May I Have a Word?

Posted on November 1, 2013. Filed under: Running | Tags: , , , , , , , , , , , , , , , , , , , , |

Thoreau

It’s noon on a Monday and I’m standing in my kitchen wearing the same t-shirt I slept in (one of the perks of working from home).  I’ve just hung up the phone with Carrie and my head hangs in shame. I’ve been listening to myself explain to her that I can’t seem to find the motivation to run.  I can’t do it. It’s just too hard.

It’s been 5 weeks since I’ve run.  Carrie and I are only weeks out from the San Antonio Rock n Roll half marathon, her first. I promised I would run it with her, train for it with her, because your first half is a big deal.  Every half is a big deal.  But smack dab in the middle of a 10-mile run, I landed wrong on my foot.  I tried to go on a little farther, but couldn’t. Carrie walked the 5 miles back to the car with me while I hobbled along feeling terrible about ruining her run.  She’s done awesome with her training since then. I’ve done none.

I think about my mom.
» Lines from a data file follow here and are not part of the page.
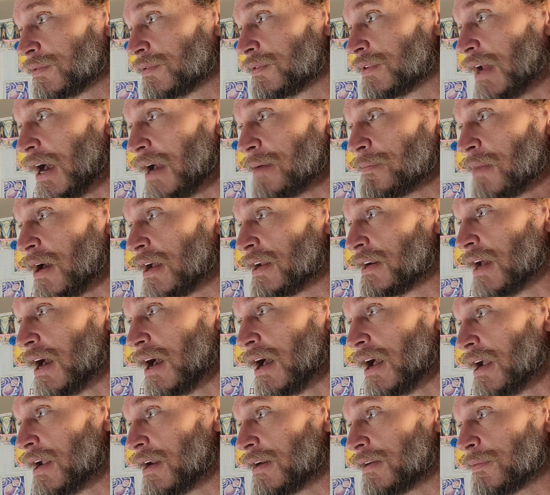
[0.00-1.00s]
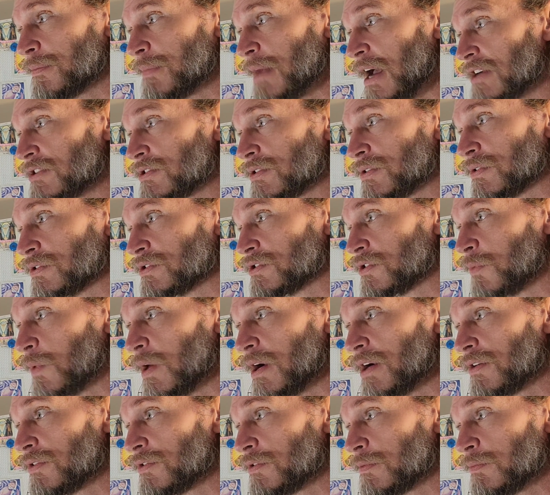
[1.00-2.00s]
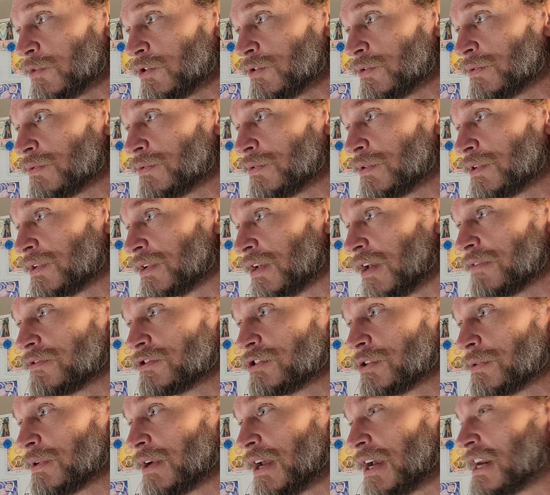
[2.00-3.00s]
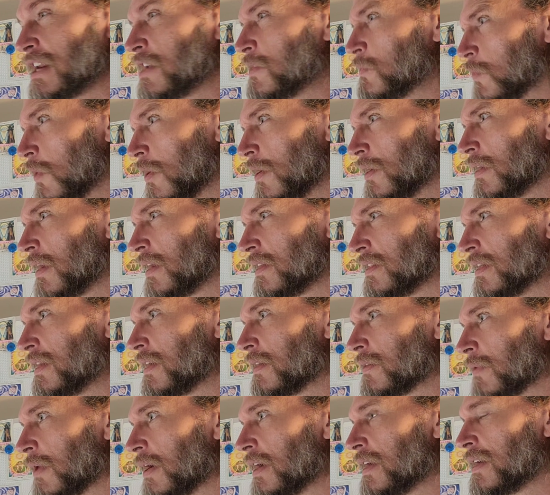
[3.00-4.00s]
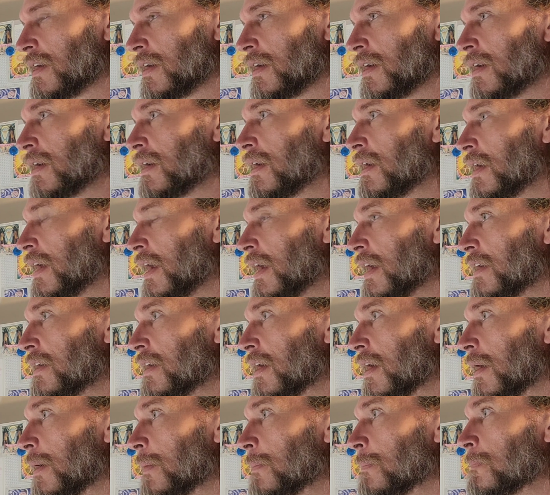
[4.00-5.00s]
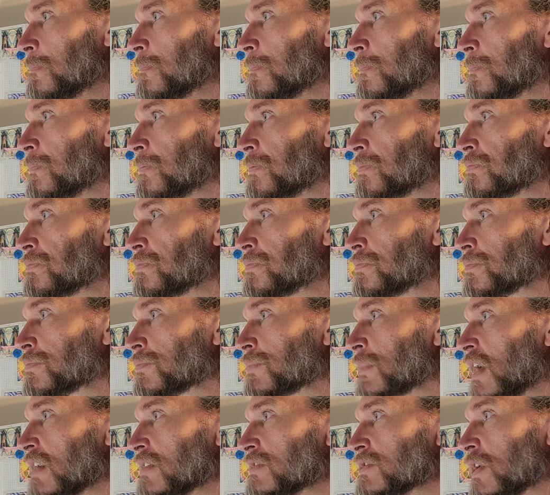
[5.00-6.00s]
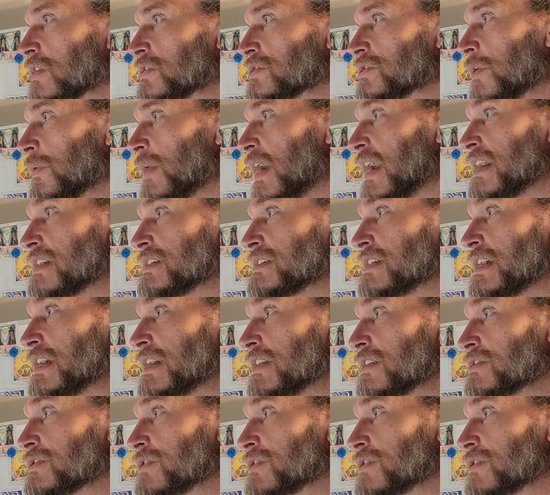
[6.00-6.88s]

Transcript: 9x9 magical square of the moon gives you an 81, I think, right? And it's also 18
Her words ring in my head:  “Because I said I would.”  This was her reply to me in junior high when I asked why she was going to do something she was clearly too overwhelmed to do.  Because she said she would.  Because your word is that significant. It’s what you are.

Although it’s noon on Monday and I’ve never run at noon, I lace up my shoes and go.  I run 4 miles.  Just like that.  On Wednesday, I run 6.  Friday, 8. This week, a repeat, with a 10-miler on Friday. I am astonished I can pick up almost where I left off.  Bodies are amazing.  Minds more so.  I am especially astonished at what I’ve talked myself out of. I wonder how many of those weeks spent telling myself that I can’t do it, it’s just too hard, were to protect something other than my foot.

So now I give my word to myself:  It’s not too hard. I can do it after all.